Adrian Freed: computing velocity properly

Adrian Freed <adrian@cnmat.berkeley.edu>

To: Vangelis L <vl_artcode@yahoo.com>, John MacCallum <john.m@ccallum.com>

Cc: Sha Xin Wei <xinwei.sha@concordia.ca>

Date: 2013-07-28, at 9:50 PM


I remember you mentioned finding some documentation that suggested that computing the velocity from successive kinect frames actually computes the velocity at the time between the frames and that they propose to come velocity by skipping a frame so that the midpoint  velocity corresponds to a time of the isochronous frame rate.

Those ideas represent very course approximations to the correct way of doing this for rigid body motion, the basis of which is described in the attached paper.


On Jul 29, 2013, at 1:48 AM, Vangelis L <vl_artcode@yahoo.com> wrote:

Almost :) that information was coming from the biomechanical side of things and was agnostic of the frame types. Since in biomechanics they are concerned of matching specific values to exact visual or other frame representations of movement, they propose to compute velocity every third frame (1st to 3rd) since the actual value of velocity that is calculated represents the 2nd frame and should be attached as information there. 
Do they propose a parabolic interpolation? In which space?

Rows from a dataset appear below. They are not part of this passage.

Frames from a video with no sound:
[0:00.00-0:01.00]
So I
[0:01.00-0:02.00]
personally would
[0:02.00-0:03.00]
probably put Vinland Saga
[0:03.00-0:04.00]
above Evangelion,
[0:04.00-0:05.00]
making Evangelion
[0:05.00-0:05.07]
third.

What I thing you are trying to avoid is a pre-defined space where the velocity calculation takes place. And that is related to what I got about Tensors so far... Tensors are bundles of vectors representing various desirable data from a point which position can be described by a given zero 0 in a Cartesian space. Each Tensor carries the bundle but it does not care about its Cartesian representation or the one to which it is compared to. Calculations between Tensors can be performed regardless of spatial representation and we can translate all data to any given Cartesian coordinate system on demand... is that any close?? In any case I think that the way a formula is applied to accurately measure f.i. velocity is related to how a device gathers the rotation data at the first place so that we connect to its most accurate representation. The biquaternion formula at the paper begins the example using the pitch, yow and roll information (latitude, longitude, roll over the z axis) and the maximum length of the working space which is confusing. 
Confusing ndeed.
How does this formula translates in practice, and if we apply this method do we need quaternions of two frames (or three frames according to the bio-mechanical scientists) in order to calculate the bi-quat and the velocity vector or the 4x4  rotation matrix? How are these calculated in Kicent? Does it matter?
Yes it matters but we are also trying to get the machinery in place to go beyond Kinect and also solve these POV issues.
I would like for example to produce a moving image that has a trace of a ribbon behind multiple positions of the body oriented according to the surface normal.